Из многих тысяч алтарей,
За слёзы нищих и детей,
За нашу Веру
Аминь! Аминь! Аминь!»

В хвосте колонны еле передвигает ноги громадный крот в серый рясе и чёрных очках, с белой тросточкой слепого и кожаным портфелем под мышкой. Уж не знаю, какая сила заставила меня подойти к кроту и попросить благословения.

«Благословите, – говорю, – Отче, а то страшно жить. Глаза бы мои этот чёртов мир не видели».

Не меняя маршрута своего движения, крот ткнул меня в лоб своей тросточкой и важно молвил: «Во имя любви и ненависти освобождаю тебя от твоего страха. Носи и ничего не замечай».

Снял очки и отдал мне, исчезая вслед за колонной пингвинов на эскалаторе, вознесшим их прямо на сталинские небеса, в обитель лучезарного светлого будущего.

Я надел очки и сразу почувствовал себя намного лучше. Всё стало значительно ясней, а точнее, прояснилось. Окружающая чернота не переставала удивлять и радовать. Я как будто снова заглянул в глаза Ему, отправившему меня сюда, на встречу с Его глазами, один на один, без свидетелей. Всё, что было до того, как я надел очки, это всё было лишь прелюдией. Если хотите, увертюрой перед настоящим вознесением с последующим разоблачением и низвержением из сущего в несущее.

Я опять оказался в детстве, когда всё увидел впервые. И это всё было великой и влекущей чернотой, в которой скрывалось всё богатство красок окружающего меня мира: чернотой, беременной светом.

Я вдруг услышал очень отчетливо и ярко все запахи вокруг. А через запахи проник в мысли и тайные желания тех тысяч, что толклись вокруг меня, шелестели одеждой, громыхали обувью по камню полов, дышали миазмами желудков. Вот справа от меня несвежий пролетарий, отобедавший банкой шпротов с чёрным хлебом и стаканом водки. А вот слева изнеженная профурсетка, уставшая гонять осточертевшего ей до головной боли мужа по зарубежным курортам. От неё разит алчностью и дорогими духами. За ней разочарованно пыхтит неразлучная, как герпес, старая боевая подруга из её лихого прошлого прямо ей в спину, благоухая злостью и завистью, мечтая поскорей занять её место. Никакой парфюм и мыло не выведут из этих двуногих смертельно опасных хищниц горькой затхлости отъявленных провинциалок.

Нос заменил мне глаза и оказался намного надежнее: теперь мир пугающие правдив, потому-что тела, в отличие от их хозяев, не умеет лгать. Запах нельзя подделать.

Чуйствую, как мне навстречу движется праведник – он пахнет ладаном и свечами. Обращаюсь к нему: «Дяденька, подскажи, какой сейчас час?»
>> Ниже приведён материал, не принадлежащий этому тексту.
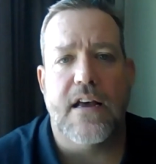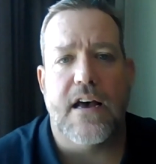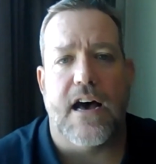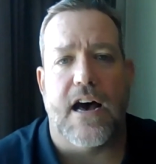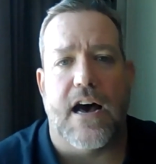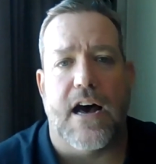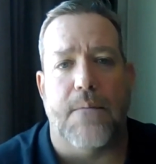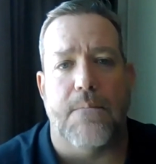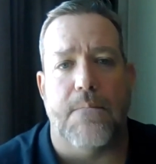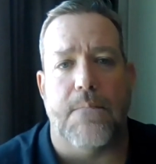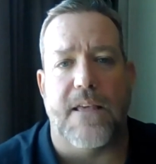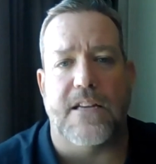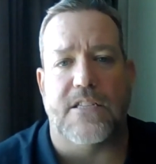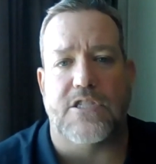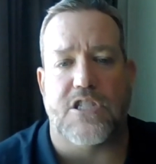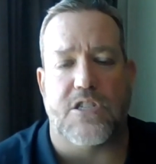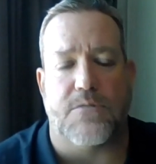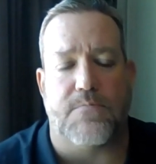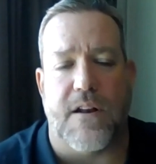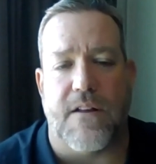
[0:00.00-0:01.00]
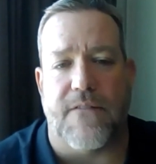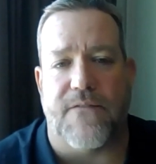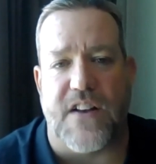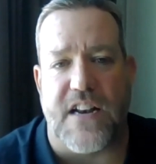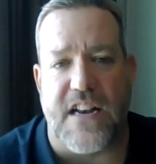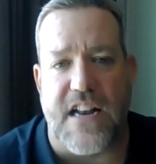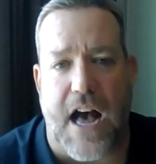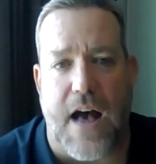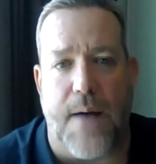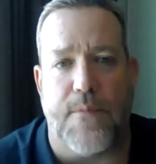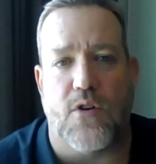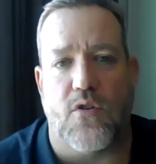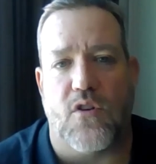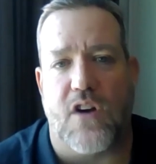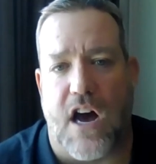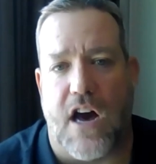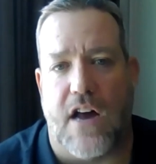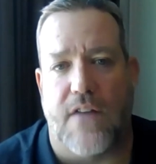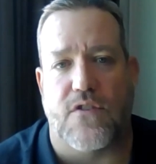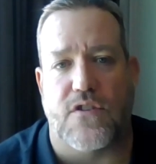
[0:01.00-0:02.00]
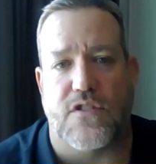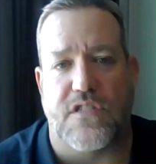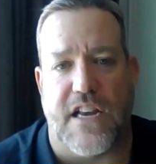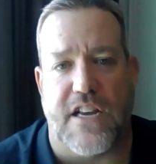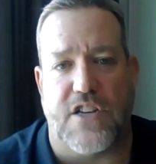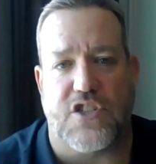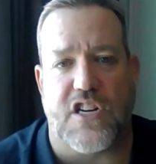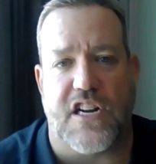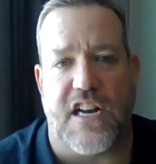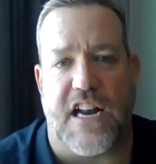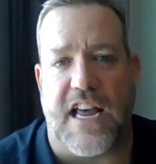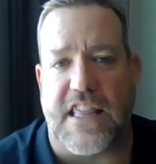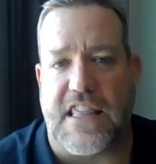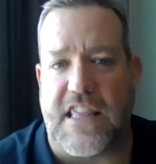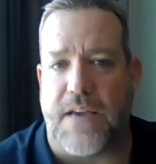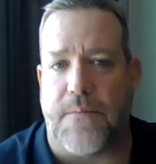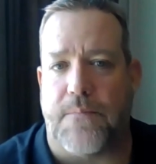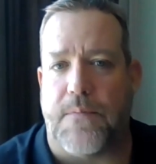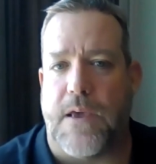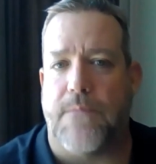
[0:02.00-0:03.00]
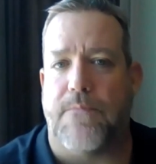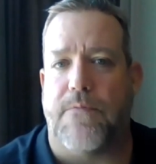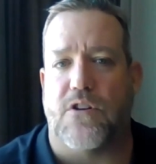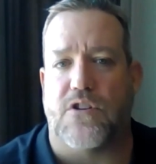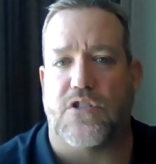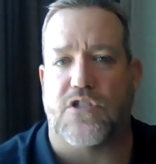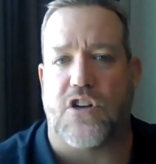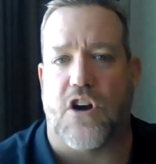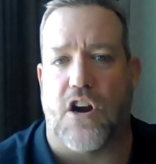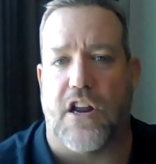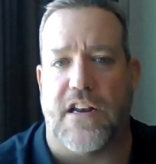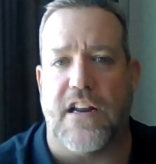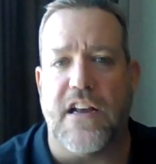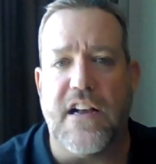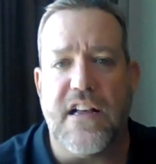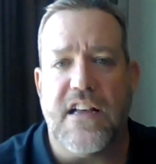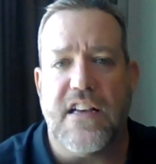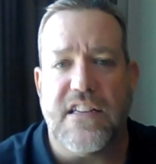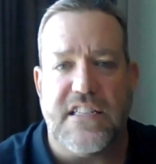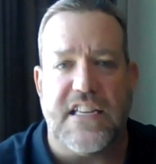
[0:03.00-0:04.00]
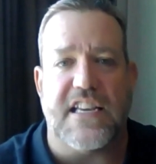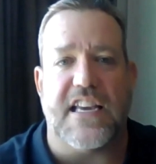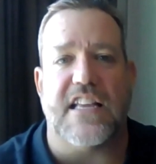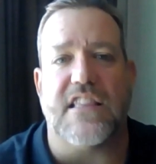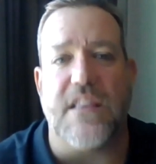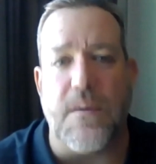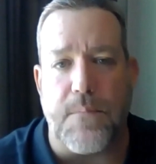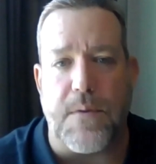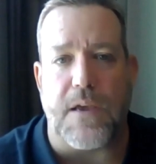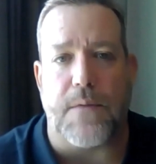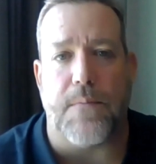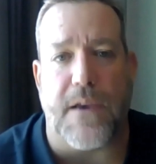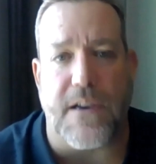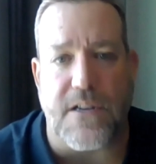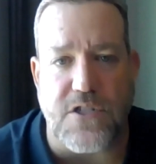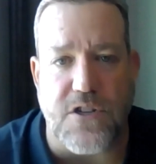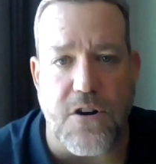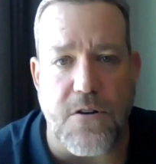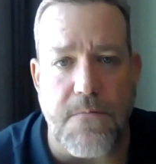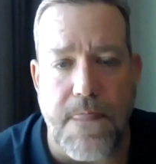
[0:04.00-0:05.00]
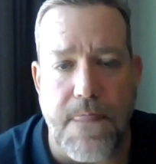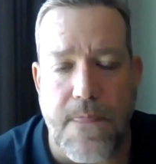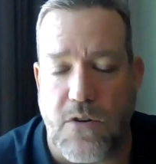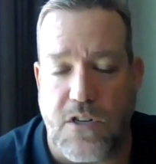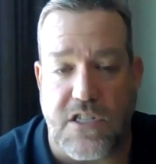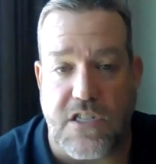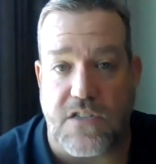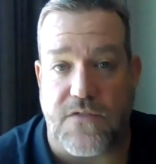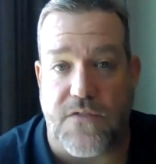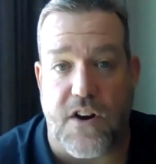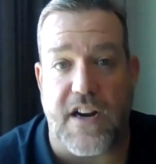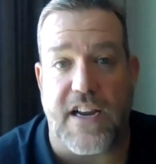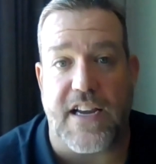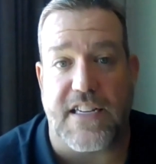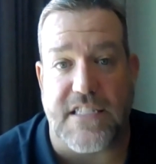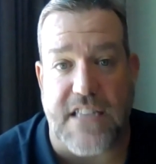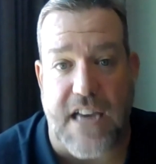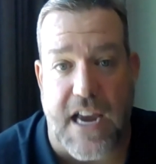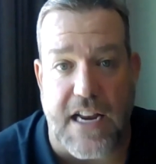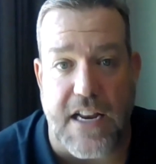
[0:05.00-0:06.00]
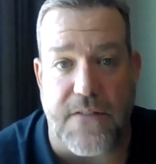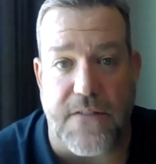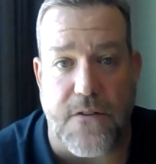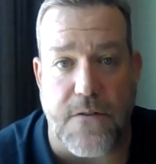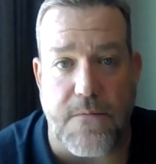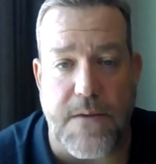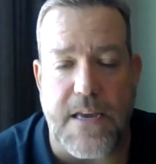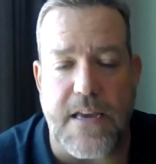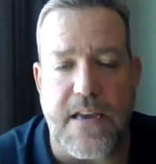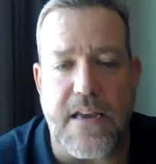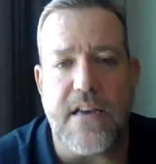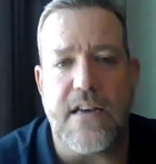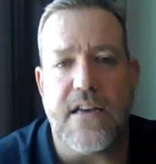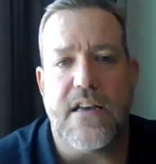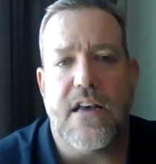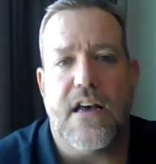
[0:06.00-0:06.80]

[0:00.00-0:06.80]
It's just been a phenomenal conversation, and I think people are starting to get the big picture, which is very exciting for me.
«Без пяти минут спасешься, – отвечает, словно поёт, – молись Богородице, окаянный! Или, думаешь, надел очки и самый умный?» И бьёт меня так сильно, что я весь сотрясаюсь, очки слетают с меня и вдребезги разбиваются о каменные плиты пола. Толпа доделывает чёрное дела блаженного, растоптав осколки в стеклянную пыль.

Люди текут мимо сплошным потоком с неразличимыми белыми лицами. И каждое лицо словно кукиш, который суют под нос в насмешку за то, что я только что, на несколько секунд, узнал обо всех этих людях правду.
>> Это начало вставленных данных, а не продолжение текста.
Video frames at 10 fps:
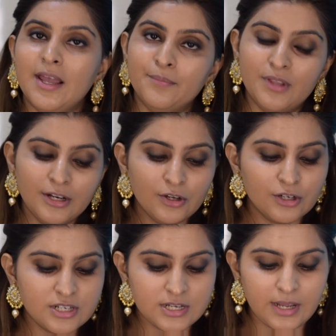I am then
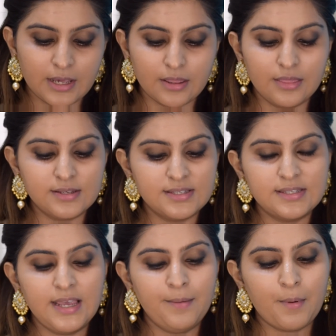going to take the
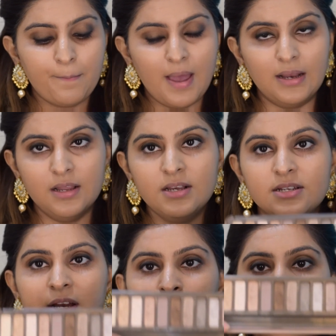same palette and I'm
Слепым бреду навстречу судьбе и даже не догадываюсь, что бред заменяет мне ясность мысли. Чистота галлюцинации завораживает – всё такое хрупкое и прозрачное вокруг. И сам я бестелесен и чист, словно хрустальный стакан – звонкий и пустой.

Свет преломляется во мне в радужное сияние самого Ирия, а вокруг переливаются звонкие и чистые голоса Сиринов и Гамаюнов. И звуки их совершенно нечеловеческого пения рвут мою душу на мелкие кусочки, а затем снова складывают вместе, только в совершенно другом порядке: мои «я» исчезают и появляюсь с каждым переливом мелодии; и таких «я» великое множество, новых и старых, сиюминутных и вечных.
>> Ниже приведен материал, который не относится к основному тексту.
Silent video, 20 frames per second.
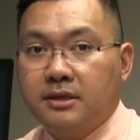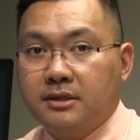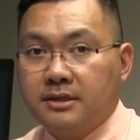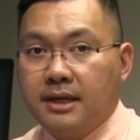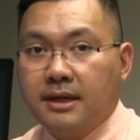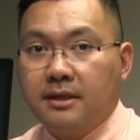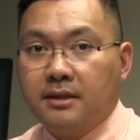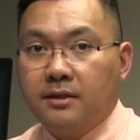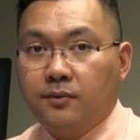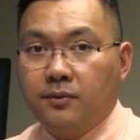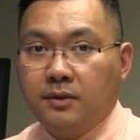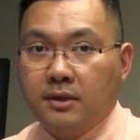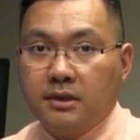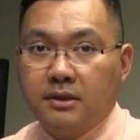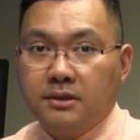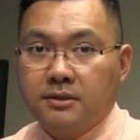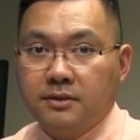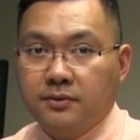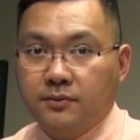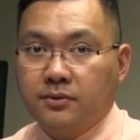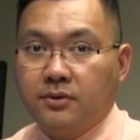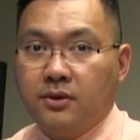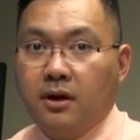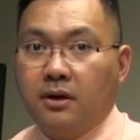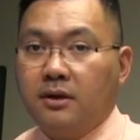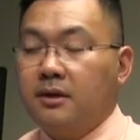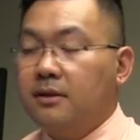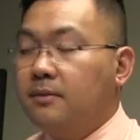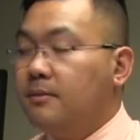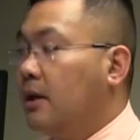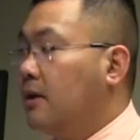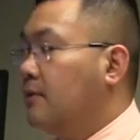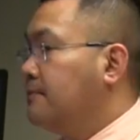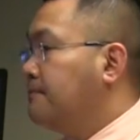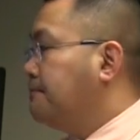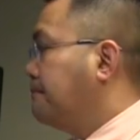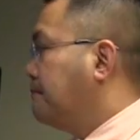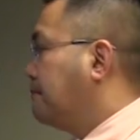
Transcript: exactly what it is that we're talking about.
Мелодия и я свиваемся воедино и скользим, скользим сквозь пространство и время к точке начала всего, к яркому белому лучу, проникающему в непроглядную черноту из моего детства, из далекой пыльной комнаты, залитой солнечным светом. В комнате, голой как родившийся младенец, одинокий стол с яблоками. Жёлтыми и красными. Словно престол в храме, окутанный плотным ароматом спелых плодов райского сада, в густой непроглядной вуали тени. Снаружи комнаты бушует пламя жаркого летнего дня. Гулко гудят пчёлы. Сквозь щели закрытых ставней опасно врываются кинжалы раскаленных добела солнечных лучей, дымясь от ярости в холодных скрипучих сумерках старого дома. Среди яблок темнеет краюха ржаного деревенского хлеба и мерцает длинношеяя крынка молока, заботливо накрытая домотканым полотенцем.